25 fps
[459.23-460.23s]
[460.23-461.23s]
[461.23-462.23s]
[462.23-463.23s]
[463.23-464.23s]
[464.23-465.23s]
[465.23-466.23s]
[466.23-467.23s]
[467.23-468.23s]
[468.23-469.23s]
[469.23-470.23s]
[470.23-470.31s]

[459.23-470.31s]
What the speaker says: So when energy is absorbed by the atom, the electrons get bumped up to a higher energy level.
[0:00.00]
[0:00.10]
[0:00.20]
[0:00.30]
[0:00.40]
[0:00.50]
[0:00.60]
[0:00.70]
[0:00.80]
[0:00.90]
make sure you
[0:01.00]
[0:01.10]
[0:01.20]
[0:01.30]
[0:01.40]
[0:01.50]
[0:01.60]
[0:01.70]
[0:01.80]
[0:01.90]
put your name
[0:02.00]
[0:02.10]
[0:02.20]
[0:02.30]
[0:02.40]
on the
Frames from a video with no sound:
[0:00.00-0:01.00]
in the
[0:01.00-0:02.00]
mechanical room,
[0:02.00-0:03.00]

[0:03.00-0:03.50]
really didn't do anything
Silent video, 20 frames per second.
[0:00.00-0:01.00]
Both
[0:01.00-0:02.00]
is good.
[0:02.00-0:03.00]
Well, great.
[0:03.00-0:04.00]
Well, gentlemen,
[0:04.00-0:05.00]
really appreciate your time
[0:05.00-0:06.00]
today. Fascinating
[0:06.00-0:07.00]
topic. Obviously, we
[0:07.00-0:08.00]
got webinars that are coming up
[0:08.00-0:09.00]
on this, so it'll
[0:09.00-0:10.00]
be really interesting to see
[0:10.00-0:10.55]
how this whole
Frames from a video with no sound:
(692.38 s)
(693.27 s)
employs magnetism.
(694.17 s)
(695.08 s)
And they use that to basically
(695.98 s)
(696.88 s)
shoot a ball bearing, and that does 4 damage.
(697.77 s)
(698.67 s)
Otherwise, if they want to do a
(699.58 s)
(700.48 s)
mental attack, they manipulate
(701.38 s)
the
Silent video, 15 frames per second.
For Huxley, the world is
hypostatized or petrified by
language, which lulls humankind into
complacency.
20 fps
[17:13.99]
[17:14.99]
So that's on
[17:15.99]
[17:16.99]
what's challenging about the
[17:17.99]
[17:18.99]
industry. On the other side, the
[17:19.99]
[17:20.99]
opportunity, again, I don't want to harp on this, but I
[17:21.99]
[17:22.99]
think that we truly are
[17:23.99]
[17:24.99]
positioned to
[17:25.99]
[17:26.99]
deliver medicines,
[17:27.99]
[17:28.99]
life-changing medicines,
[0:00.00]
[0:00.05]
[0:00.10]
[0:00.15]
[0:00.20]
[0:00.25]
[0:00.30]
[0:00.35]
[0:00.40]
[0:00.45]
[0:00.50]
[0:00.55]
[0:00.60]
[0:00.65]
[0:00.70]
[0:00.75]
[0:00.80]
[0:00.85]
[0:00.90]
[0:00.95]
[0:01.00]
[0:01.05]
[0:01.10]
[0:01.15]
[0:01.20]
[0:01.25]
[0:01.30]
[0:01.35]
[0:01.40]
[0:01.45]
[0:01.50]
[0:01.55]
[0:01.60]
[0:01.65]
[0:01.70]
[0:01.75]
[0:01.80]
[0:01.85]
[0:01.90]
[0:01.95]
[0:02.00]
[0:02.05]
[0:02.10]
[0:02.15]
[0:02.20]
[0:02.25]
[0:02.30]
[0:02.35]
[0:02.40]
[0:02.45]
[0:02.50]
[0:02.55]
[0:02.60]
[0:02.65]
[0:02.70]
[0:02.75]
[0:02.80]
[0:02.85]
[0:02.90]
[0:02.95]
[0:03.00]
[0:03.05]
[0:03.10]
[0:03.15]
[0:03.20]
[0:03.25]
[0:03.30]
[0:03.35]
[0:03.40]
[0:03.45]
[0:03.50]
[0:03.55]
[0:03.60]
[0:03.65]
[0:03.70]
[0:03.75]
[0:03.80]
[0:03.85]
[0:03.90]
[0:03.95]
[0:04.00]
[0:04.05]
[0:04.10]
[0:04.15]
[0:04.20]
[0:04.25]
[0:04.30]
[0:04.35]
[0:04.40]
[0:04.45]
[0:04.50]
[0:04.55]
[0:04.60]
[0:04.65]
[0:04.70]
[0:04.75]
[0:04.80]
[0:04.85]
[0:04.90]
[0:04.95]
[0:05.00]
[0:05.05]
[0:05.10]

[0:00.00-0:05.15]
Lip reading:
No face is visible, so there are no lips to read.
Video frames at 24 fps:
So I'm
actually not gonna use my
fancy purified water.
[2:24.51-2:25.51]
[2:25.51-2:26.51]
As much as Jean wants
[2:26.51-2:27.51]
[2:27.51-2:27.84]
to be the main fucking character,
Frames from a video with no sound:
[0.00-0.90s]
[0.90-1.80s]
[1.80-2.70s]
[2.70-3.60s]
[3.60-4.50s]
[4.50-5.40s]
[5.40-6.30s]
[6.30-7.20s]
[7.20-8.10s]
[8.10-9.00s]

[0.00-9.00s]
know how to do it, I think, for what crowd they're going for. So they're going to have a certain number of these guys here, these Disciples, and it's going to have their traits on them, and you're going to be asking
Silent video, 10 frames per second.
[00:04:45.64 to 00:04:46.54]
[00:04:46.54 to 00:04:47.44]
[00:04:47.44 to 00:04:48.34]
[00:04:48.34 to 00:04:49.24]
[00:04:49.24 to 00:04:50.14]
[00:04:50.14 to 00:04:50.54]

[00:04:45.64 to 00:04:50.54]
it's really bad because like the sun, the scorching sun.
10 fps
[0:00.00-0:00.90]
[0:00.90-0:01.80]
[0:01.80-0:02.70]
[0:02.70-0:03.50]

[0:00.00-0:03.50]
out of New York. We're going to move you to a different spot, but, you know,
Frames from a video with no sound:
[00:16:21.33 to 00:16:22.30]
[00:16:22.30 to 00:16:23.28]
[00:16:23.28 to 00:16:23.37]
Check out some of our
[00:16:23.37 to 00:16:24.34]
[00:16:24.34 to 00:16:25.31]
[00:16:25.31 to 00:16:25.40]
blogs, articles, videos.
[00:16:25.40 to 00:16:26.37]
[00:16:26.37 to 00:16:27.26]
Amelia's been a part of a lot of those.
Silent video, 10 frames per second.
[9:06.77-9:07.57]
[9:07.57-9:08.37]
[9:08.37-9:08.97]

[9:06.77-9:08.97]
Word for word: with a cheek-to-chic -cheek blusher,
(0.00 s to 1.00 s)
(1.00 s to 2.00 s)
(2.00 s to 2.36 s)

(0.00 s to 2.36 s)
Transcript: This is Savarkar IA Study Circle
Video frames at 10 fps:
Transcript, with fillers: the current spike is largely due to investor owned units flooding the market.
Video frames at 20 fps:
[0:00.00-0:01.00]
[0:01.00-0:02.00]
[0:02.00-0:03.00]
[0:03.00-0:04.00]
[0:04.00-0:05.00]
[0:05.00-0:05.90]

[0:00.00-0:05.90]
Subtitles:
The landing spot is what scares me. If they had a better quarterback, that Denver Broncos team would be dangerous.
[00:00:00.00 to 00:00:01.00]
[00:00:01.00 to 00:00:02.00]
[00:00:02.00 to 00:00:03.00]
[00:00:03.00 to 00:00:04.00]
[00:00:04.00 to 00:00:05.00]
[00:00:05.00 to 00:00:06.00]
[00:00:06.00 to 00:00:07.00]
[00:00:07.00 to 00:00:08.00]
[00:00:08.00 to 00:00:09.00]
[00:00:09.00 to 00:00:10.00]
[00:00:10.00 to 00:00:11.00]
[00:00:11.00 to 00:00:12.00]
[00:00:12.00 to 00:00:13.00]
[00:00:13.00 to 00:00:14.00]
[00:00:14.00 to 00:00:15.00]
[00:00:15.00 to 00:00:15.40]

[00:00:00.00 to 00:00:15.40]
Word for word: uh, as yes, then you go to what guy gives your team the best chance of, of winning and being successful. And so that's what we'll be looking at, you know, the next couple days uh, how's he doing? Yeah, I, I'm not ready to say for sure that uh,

━━━━━━

### What to produce
Reproduce every line above containing "Transcript".

### Expected answer
Transcript: This is Savarkar IA Study Circle
Transcript, with fillers: the current spike is largely due to investor owned units flooding the market.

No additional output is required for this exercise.